O Jornal do Dia adverte, mais uma vez: De nada adianta apelar para meias palavras, como tem sido feito ao longo dos últimos anos, chamar os atos golpistas deflagrados desde o resultado das eleições de protestos antidemocráticos. Trata-se, isso sim, de terrorismo doméstico, puro e simples.
Felizmente, em âmbito judicial, não cabe qualquer espécie de eufemismo. O crime vem sendo tratado como crime. Sábado, um empresário bolsonarista foi preso, após confessar que montou um artefato explosivo numa área de acesso ao Aeroporto Internacional de Brasília. Ontem, ele apontou a participação de um parceiro já identificado no ato terrorista. E permanece sob a custódia do Estado, subjugado pela mão pesada da Lei.
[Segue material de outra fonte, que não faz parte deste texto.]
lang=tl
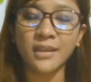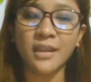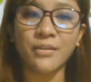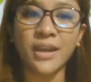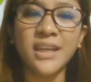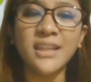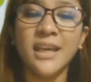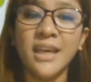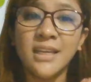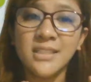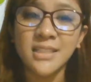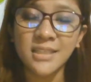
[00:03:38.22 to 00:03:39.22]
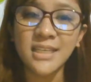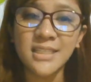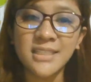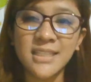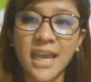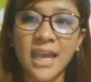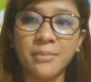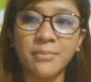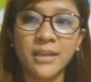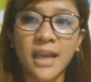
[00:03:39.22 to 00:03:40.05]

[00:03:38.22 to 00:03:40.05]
Alright? So, this time,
A semana passada, o ministro Alexandre de Moraes determinou a quebra de sigilo bancário, mais o bloqueio de contas de dezenas de empresários, a apreensão de passaportes e a suspensão de certificados de registro de Colecionador, Atirador Desportivo e Caçador de diversos suspeitos de financiar e tomar parte nos atos golpistas.
Uma coisa é certa: golpistas são criminosos. Ainda há multas e prisões a serem decretadas, como já advertiu o ministro. Antes tarde do que nunca, o terrorismo bolsonarista está com os dias contados, há de ser extirpado de uma vez por todas, já tem data certa para acabar.